Start of Block
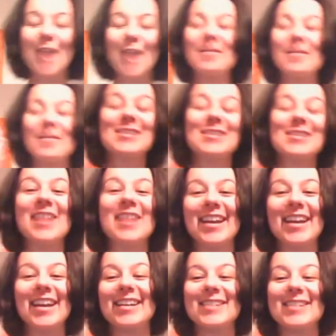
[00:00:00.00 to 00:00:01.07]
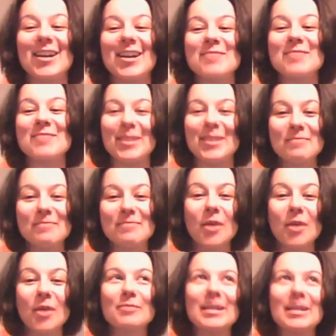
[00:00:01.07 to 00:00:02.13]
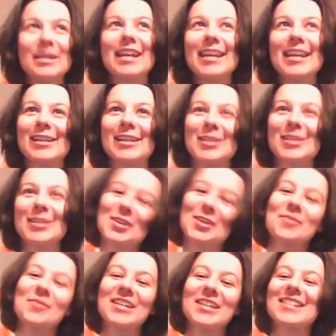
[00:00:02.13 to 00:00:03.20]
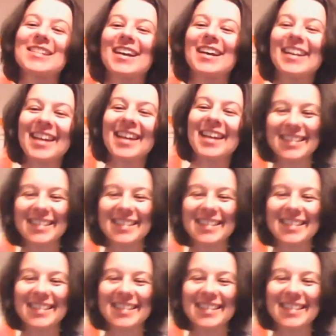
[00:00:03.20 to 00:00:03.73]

actually really excited about this, possibly a little too excited.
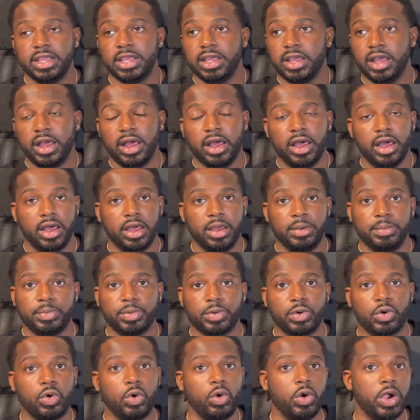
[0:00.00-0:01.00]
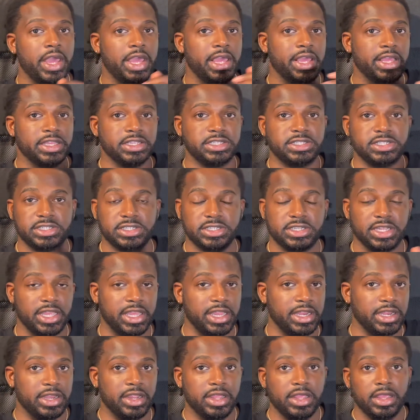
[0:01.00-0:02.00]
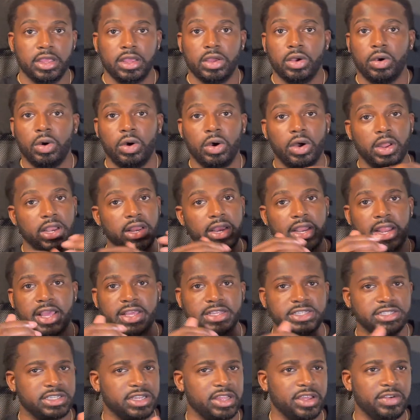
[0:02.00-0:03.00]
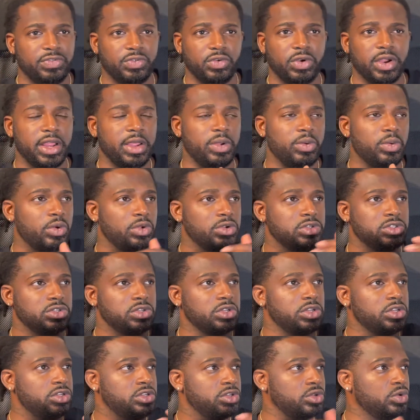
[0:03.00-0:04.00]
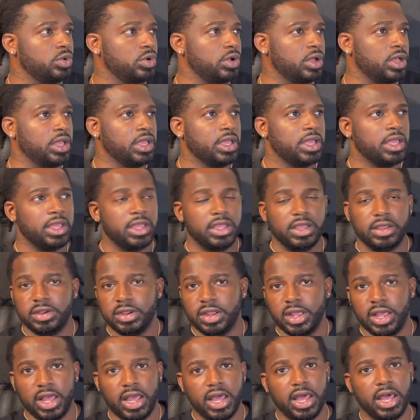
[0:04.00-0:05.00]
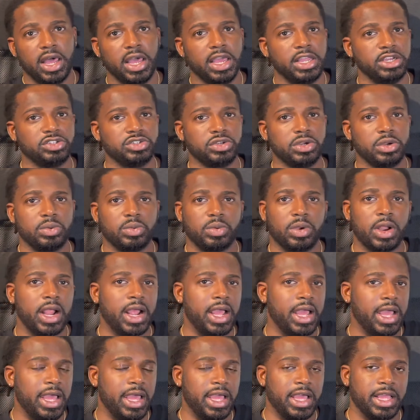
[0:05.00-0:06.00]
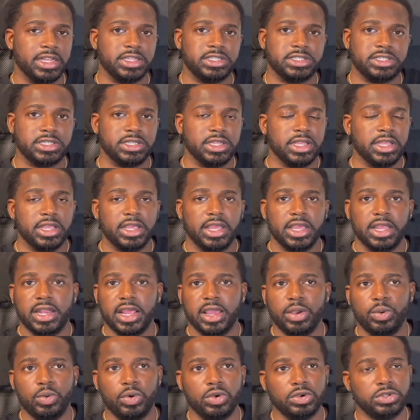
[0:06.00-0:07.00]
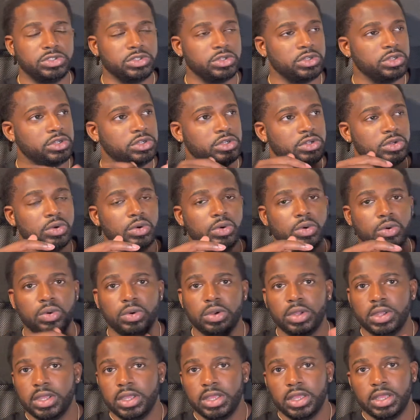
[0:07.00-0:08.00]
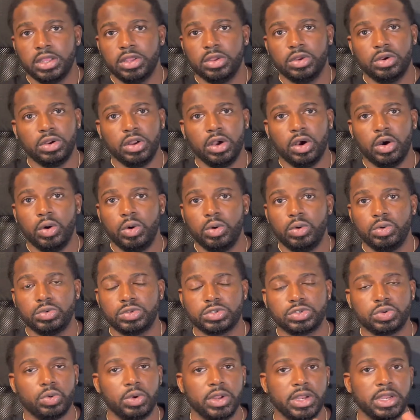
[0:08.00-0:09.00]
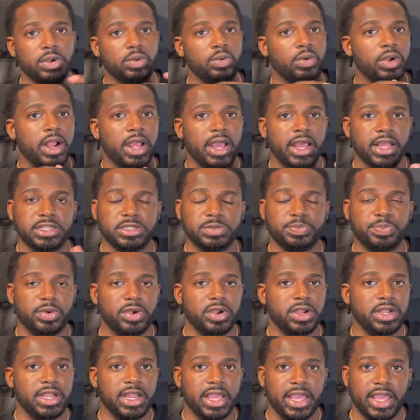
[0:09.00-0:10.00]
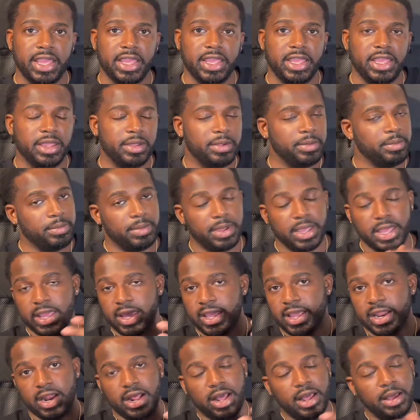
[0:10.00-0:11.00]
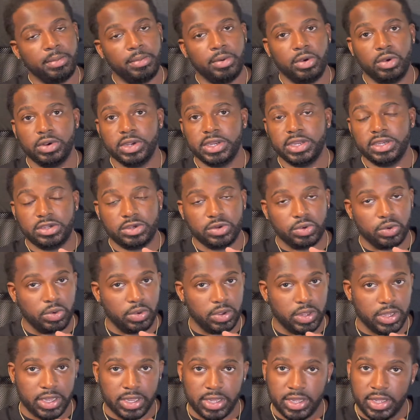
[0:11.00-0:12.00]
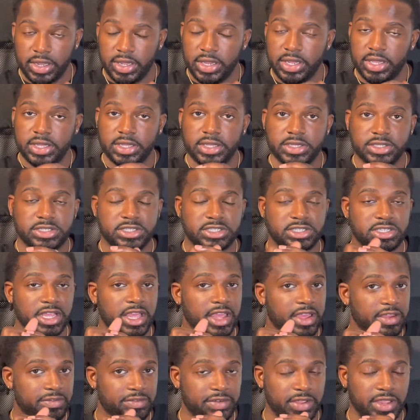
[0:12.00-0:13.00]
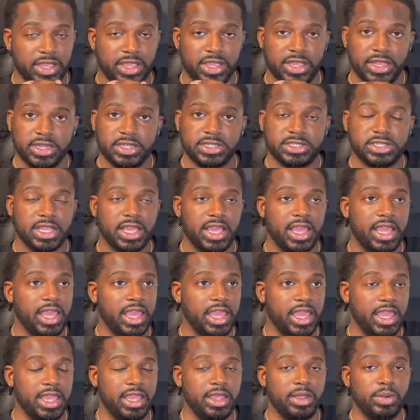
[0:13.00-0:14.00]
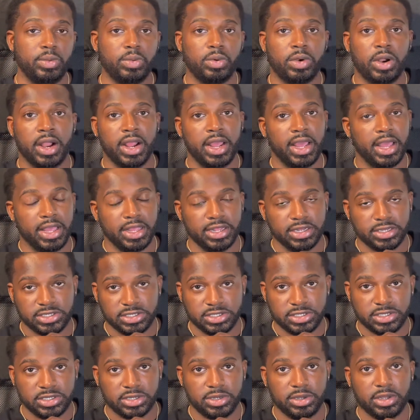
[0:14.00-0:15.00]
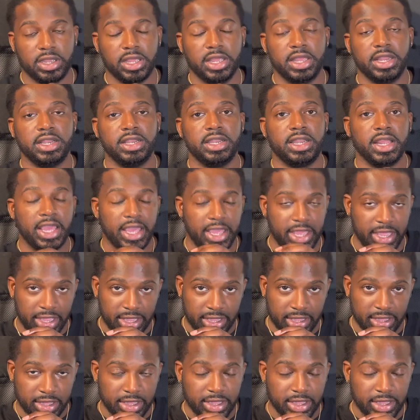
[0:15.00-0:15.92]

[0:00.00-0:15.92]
Quest and all of that stuff where they want you to do 100 rides. They want you to do 20 rides per day. Man, I'm only doing 7 to 8 rides a day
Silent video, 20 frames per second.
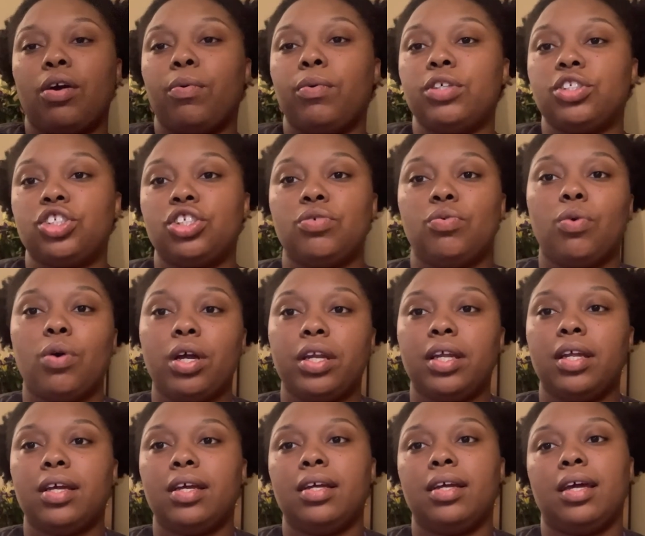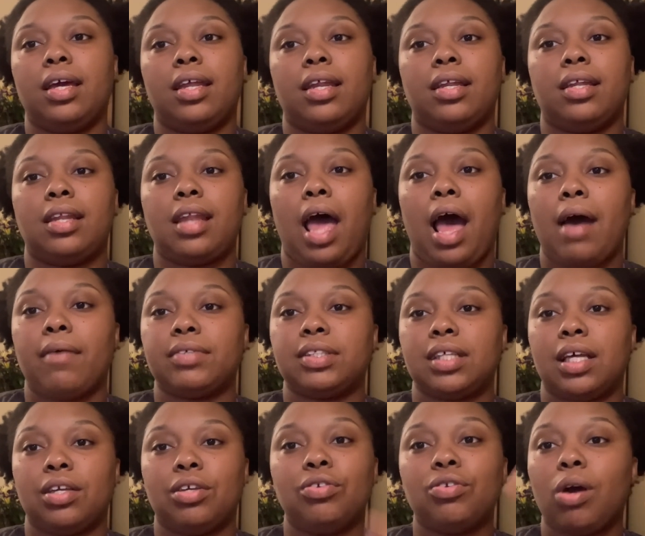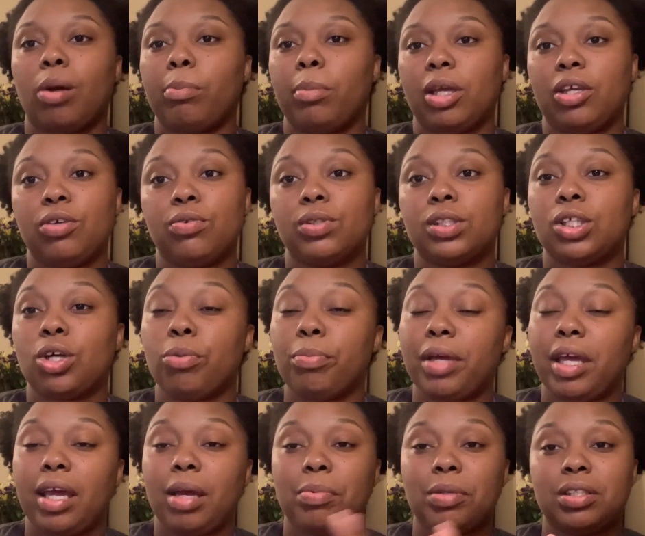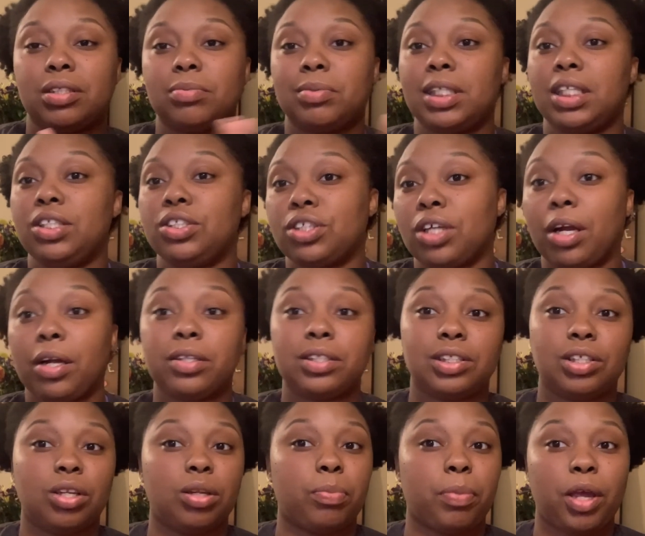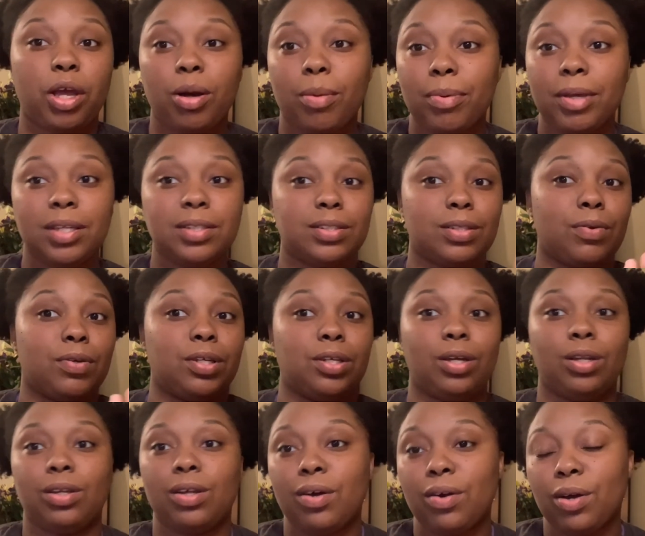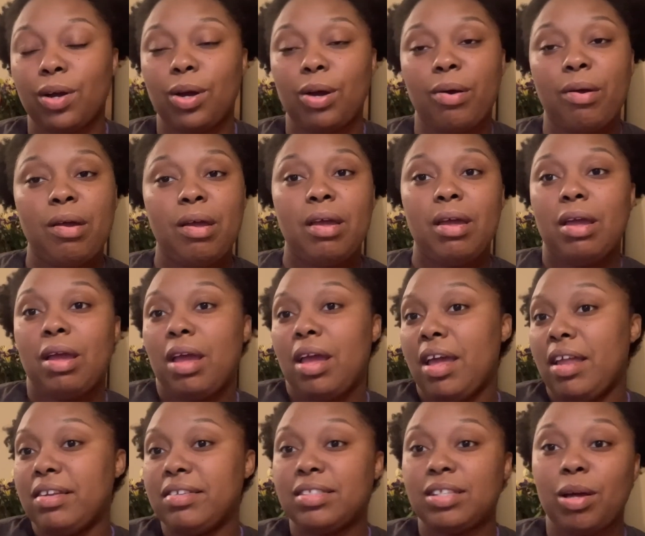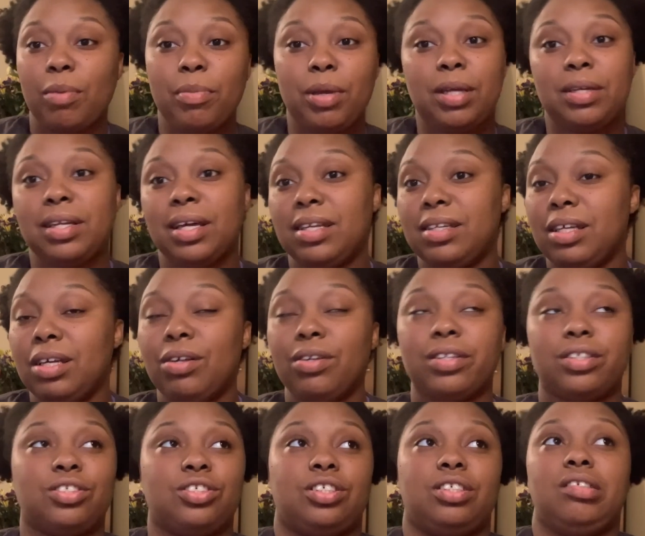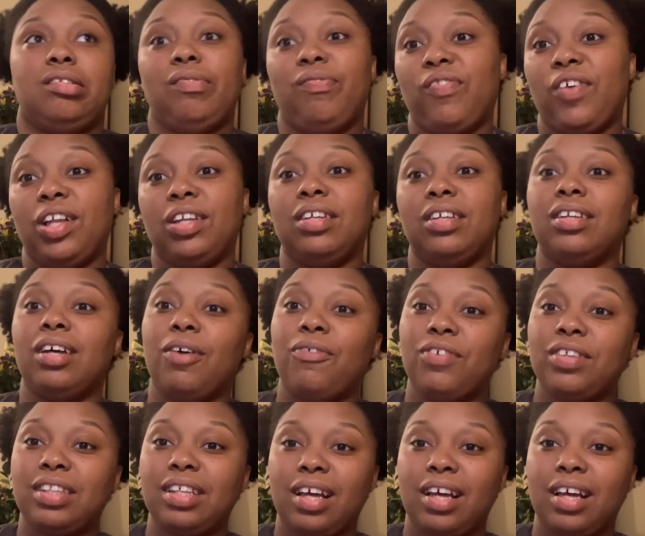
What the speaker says: what she wanted, and I was like, you know, I'm gonna make you a tote bag, put some t-shirts, your lapel pins on it, your logo, and it's gonna be a done deal. And she fell in love with the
End of Block
TASK DIRECTIONS: Copy nothing but the lines from the line holding "[0:01.00-0:02.00]" through the last line of the entries, exactly, while leaving out the pictures.

YOUR SOLUTION:
[0:01.00-0:02.00]
[0:02.00-0:03.00]
[0:03.00-0:04.00]
[0:04.00-0:05.00]
[0:05.00-0:06.00]
[0:06.00-0:07.00]
[0:07.00-0:08.00]
[0:08.00-0:09.00]
[0:09.00-0:10.00]
[0:10.00-0:11.00]
[0:11.00-0:12.00]
[0:12.00-0:13.00]
[0:13.00-0:14.00]
[0:14.00-0:15.00]
[0:15.00-0:15.92]

[0:00.00-0:15.92]
Quest and all of that stuff where they want you to do 100 rides. They want you to do 20 rides per day. Man, I'm only doing 7 to 8 rides a day
Silent video, 20 frames per second.
What the speaker says: what she wanted, and I was like, you know, I'm gonna make you a tote bag, put some t-shirts, your lapel pins on it, your logo, and it's gonna be a done deal. And she fell in love with the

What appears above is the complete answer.